Часто за ужином он притягивал мою голову к своим бедрам. У нас появилась игра: он старался продолжать спокойно ужинать, как можно дольше, а я – как можно быстрее – заставить его уронить вилку и начать стонать. Когда я однажды сказала ему, что начинаю получать особенное удовольствие, чувствуя, как вкус его пениса сменяется во рту ароматом овощного карри, он очень долго смеялся и наконец сказал: «Господи, да я завтра сделаю его столько, что нам на всю оставшуюся неделю хватит».

Когда мы заканчивали ужин, он шел на кухню, чтобы помыть посуду и сделать кофе – каждый вечер кофе был одинаково отвратительным. Затем он нес в гостиную на подносе кофейник, одну чашку, один молочник и один стакан с бренди. (Спустя месяц после нашего знакомства я, страдавшая до этого от кофейной зависимости и не скрывавшая этого, полюбила чай.) Потом он читал мне или мы читали вдвоем – каждый свою книгу. Я поднимала голову, и он понимал, что нужно перевернуть мне страницу. Или смотрели телевизор, или занимались работой. И, конечно, мы разговаривали, буквально часами. Я никогда в своей жизни ни с кем не говорила так долго. Он изучил мою жизнь, знал все события по минутам; я точно так же знала все о нем. Я бы с первого взгляда могла узнать его университетских друзей, а по его властной позе в кресле угадывала, в каком он пребывает настроении. Я обожала его шутки и саму его манеру шутить – медленно, скучающим тоном, с удивительно невозмутимым видом. Он больше всего любил слушать истории про моего отца, а я – его рассказы о трех годах, которые он провел в Индии…
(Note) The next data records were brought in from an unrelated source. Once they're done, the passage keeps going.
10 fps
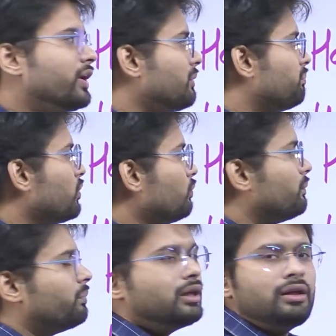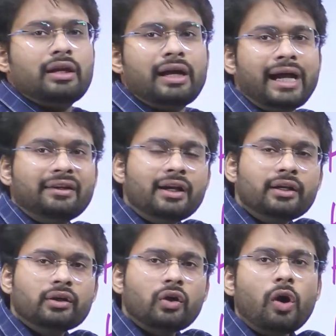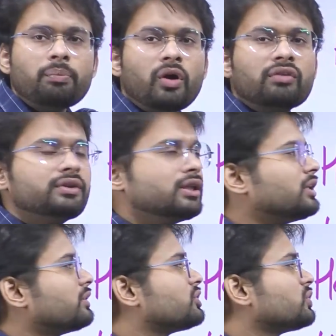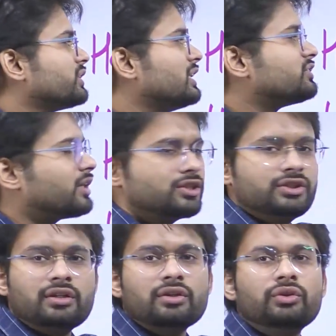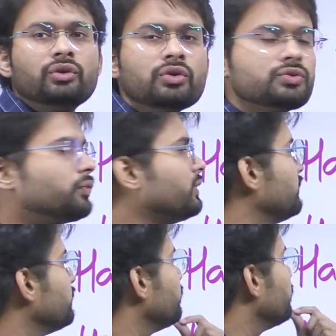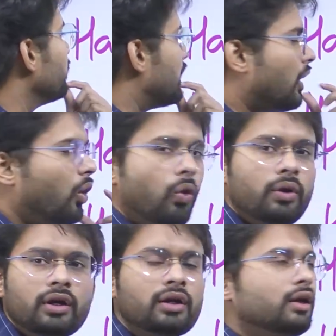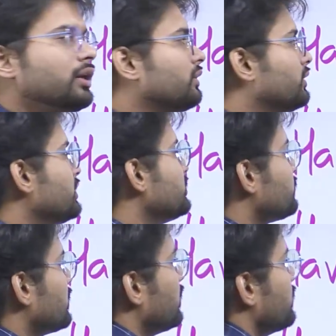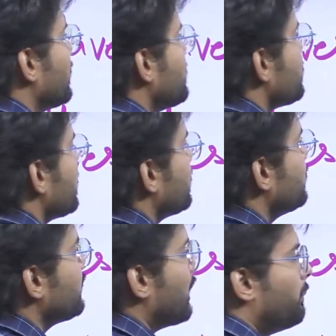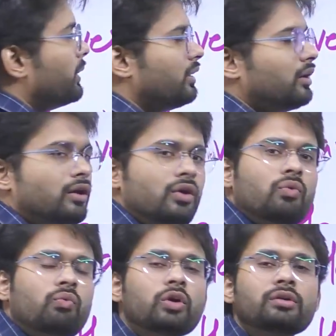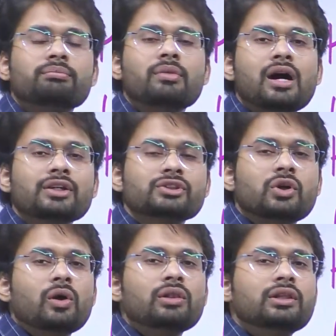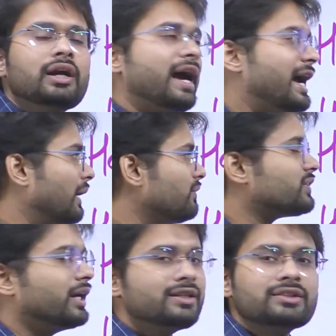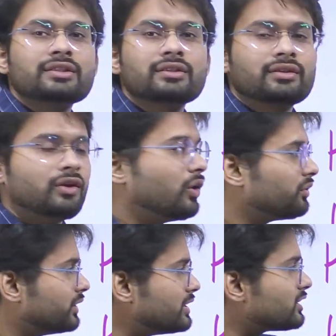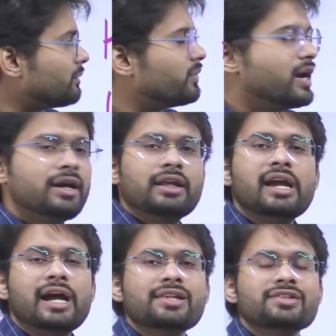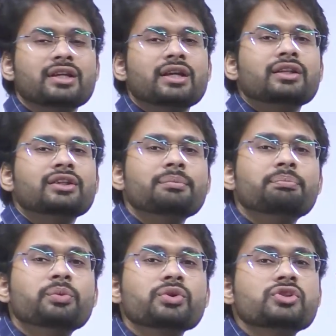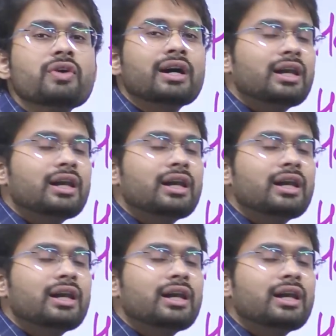very few people at the top of the social structure, those who will own this, you can say, the capital, what Marx called the haves as, or this community as the bourgeois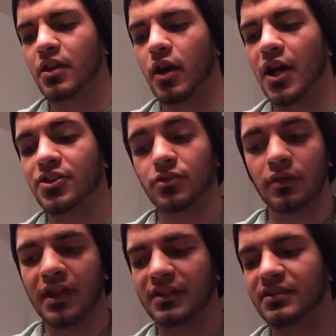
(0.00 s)
I do
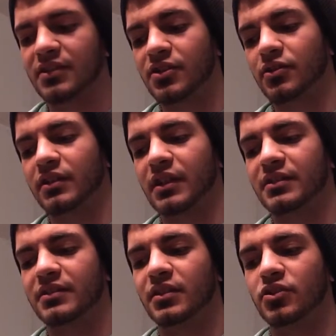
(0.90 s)
like the citrulline
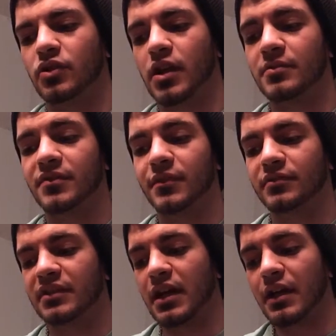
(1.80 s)
at 6 grams. If it
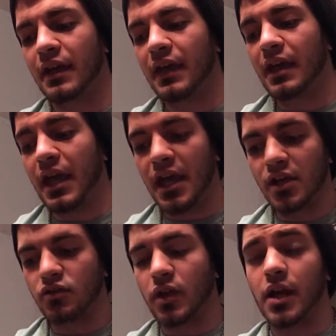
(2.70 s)
was at
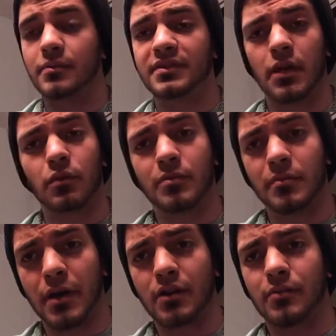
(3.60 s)
8 grams, that would be
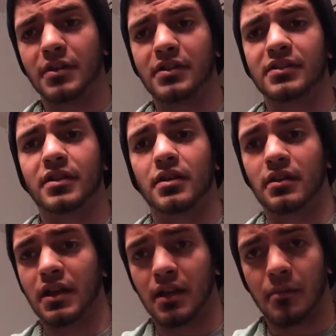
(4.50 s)
better, because
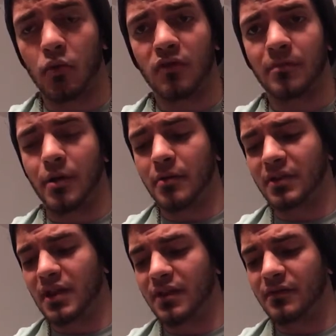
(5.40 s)
again, I'm more of a pump
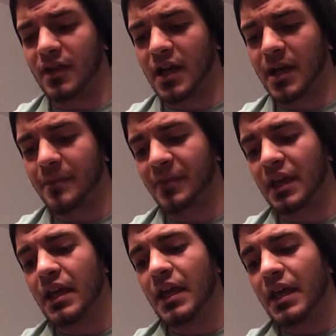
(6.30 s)
kind of guy.
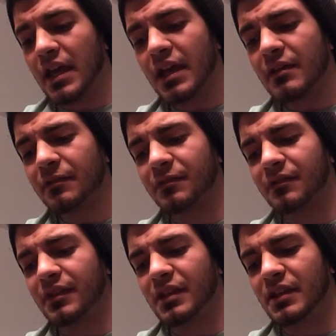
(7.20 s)
If
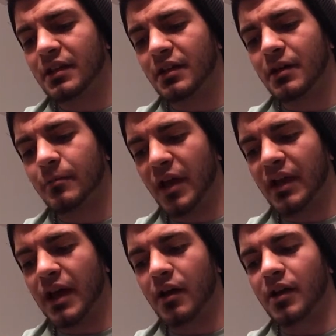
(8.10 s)
the
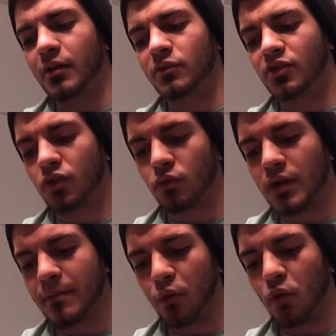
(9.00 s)
beta-alanine was
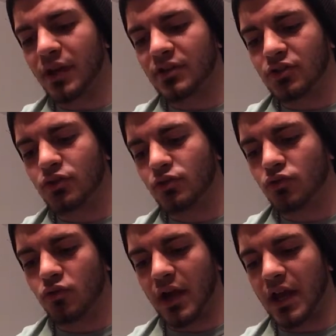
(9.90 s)
3.2
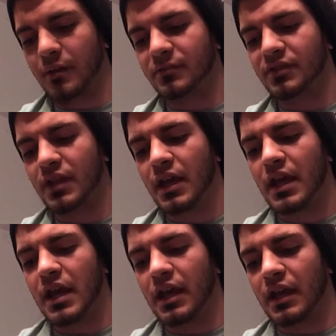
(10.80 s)
grams,
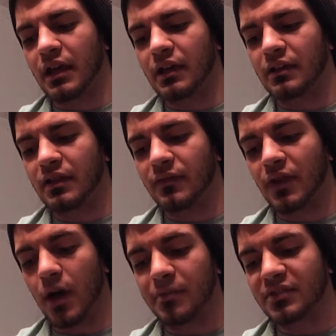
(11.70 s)
and if the
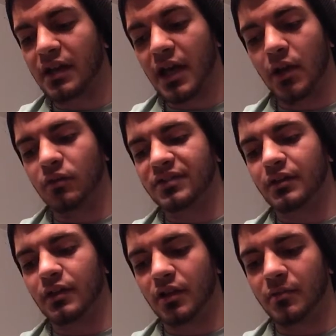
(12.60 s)
huperzine A was a
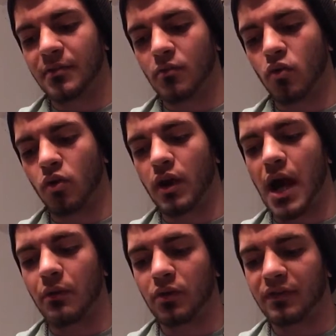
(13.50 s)
little bit more,
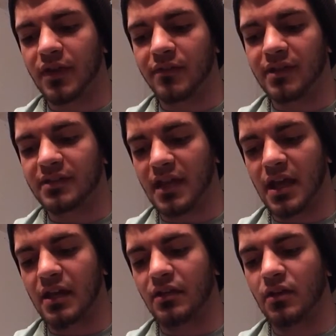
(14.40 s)
I would have given it a
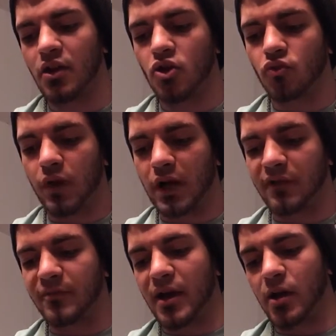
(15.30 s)
10 right
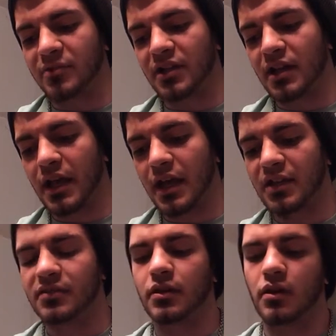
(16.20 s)
off the bat. Huperzine A
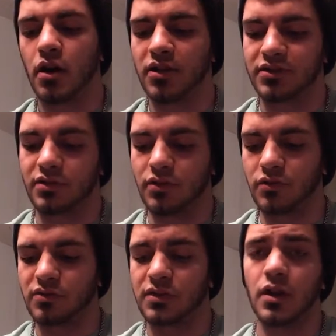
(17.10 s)
is also
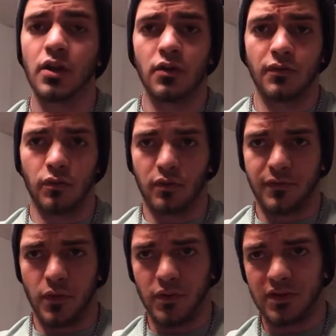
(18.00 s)
used for
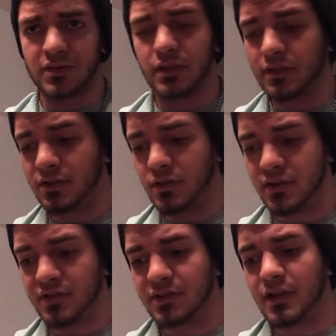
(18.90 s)
focus and
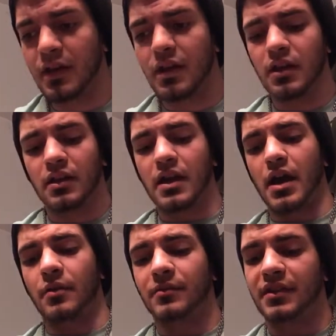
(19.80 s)
endurance.
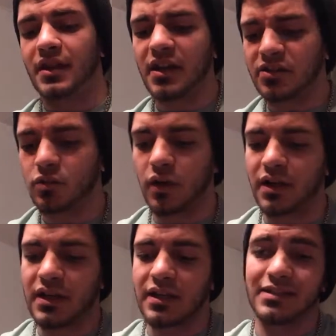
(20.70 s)
Now, the next one
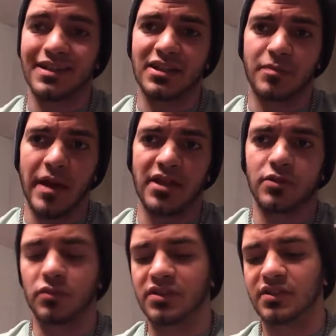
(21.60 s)
is
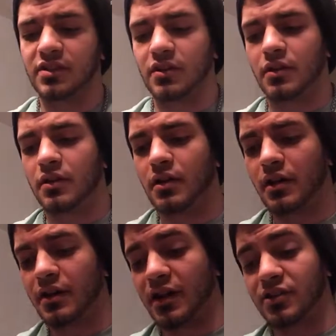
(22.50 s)
Expansion, which is their
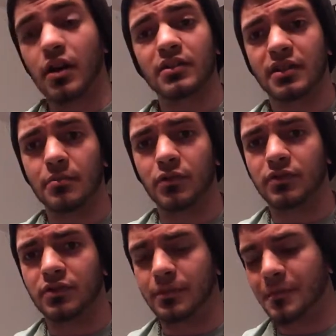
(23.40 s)
nitric oxide
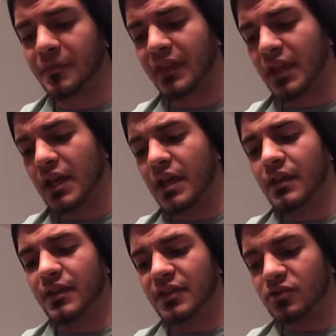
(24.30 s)
booster.
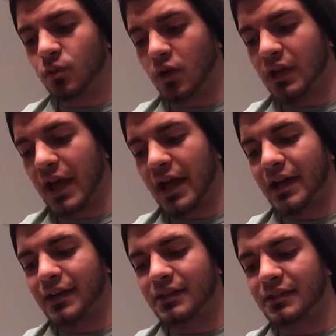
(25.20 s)
This one
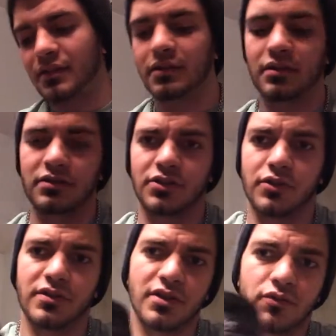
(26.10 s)
has, I'll show you the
Мы никогда никуда не ходили, а с друзьями виделись только днем. Несколько раз он отказывался от приглашений по телефону и картинно закатывал глаза, самым серьезным тоном объясняя, что он по горло застрял в работе, а я давилась от смеха. Большинство этих вечеров я была привязана к дивану или журнальному столику на расстоянии вытянутой руки от него.


Сегодня среда, мы знакомы уже три недели, и мы встретились, чтобы вместе пообедать. Этот ланч станет единственным нашим совместным ланчем в течение рабочего дня, хотя наши офисы разделяет поездка на такси стоимостью в один доллар. Это типичный ресторан в городе: шум, не хуже, чем на улице, яркие лампы, толпа хмурых людей, дожидающихся в дверях своей очереди. Мы садимся друг напротив друга, освещенные слепящим светом ламп, и он заказывает два сэндвича с ростбифом и вино.

Сегодня утром я одержала небольшую победу – проект, который я продвигала в течение нескольких месяцев, наконец получил одобрение. Я радостно болтаю об этом: «Само по себе это не бог весть что, но я очень довольна, потому что все это время казалось, что…» Он прижимает большой палец к моим губам. Потом касается ладонью моей левой щеки. «Я хочу услышать все в мельчайших подробностях. Сегодня вечером у нас будет полно времени. Не закрывай рот».